By Kevin Howell
Globalization is changing the way governments and industries do business. It means that people from different nations are interacting more and sharing information, resources, products, and ideas. And we see this more and more in technology and engineering.
Today’s business environment requires professionals to work together with people of other cultures on projects, whether it’s in person, over the phone, email, or virtually.
Despite the increased interaction, connecting with someone from another continent isn’t easy. And there are no courses at your university that prepare you for the differences you’ll encounter with colleagues, team members, or clients.
Regardless where you are in your engineering career, being able to adapt to other cultures is vital. Here are some tips for working across different cultures.
Taking time to get to know a colleague from another culture not only lowers barriers and improves understanding, but it builds trust.
According to research by Roy Y.J. Chua, assistant professor at Harvard Business School, when people who worked together on a task had a personal conversation, they built trust that led to the potential for greater creativity.
Taking time to socialize is also important for cultures that are relationship-oriented. Even if socializing isn’t a staple of your culture, you may need to use it as a tool to work effectively with people of other cultures.
Seek Cultural Knowledge
Whether you are working with someone from a different country or traveling to work on a project overseas, make sure you get an understanding of the culture and needs.
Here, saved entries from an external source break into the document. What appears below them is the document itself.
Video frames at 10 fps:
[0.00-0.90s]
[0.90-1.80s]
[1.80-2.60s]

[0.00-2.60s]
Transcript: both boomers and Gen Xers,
IEEE volunteers and the IEEE STEM club at a New Jersey high school have done that by fostering an ongoing relationship with students in Paushi, a rural village in India. Since 2013, grants from EPICs in IEEE have helped the group develop digital literacy tools for students in the village. The volunteers partner with Kreeya, a non-profit organization that promotes literacy in India.
Adapt Your Communication Style
With different cultures come different communication styles. For example, some cultures prefer indirect communication over direct. Some prefer formal interaction while others are informal. Likewise, some prefer personal contact rather than email.
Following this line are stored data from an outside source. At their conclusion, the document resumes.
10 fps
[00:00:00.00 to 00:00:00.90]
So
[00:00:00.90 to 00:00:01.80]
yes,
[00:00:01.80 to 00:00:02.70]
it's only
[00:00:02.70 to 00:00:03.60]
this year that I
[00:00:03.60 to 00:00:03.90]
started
Be prepared to adapt your communication methods to work with your team and accomplish the task at hand.
Challenge Your Assumptions
You may have a process you use to solve problems or implement solutions, but don’t assume it will work best for everyone and in every environment.
Part of globalization is understanding differences and be willing to depart from your assumptions. Some cultures approach tasks in different ways. Seek solutions and use processes that make all parties comfortable.
The more business and technology globalizes, the more important it is to be able to work across cultures. Developing the skills and traits necessary for seamless interaction will not only make you more productive, but you’ll be more attractive to employers.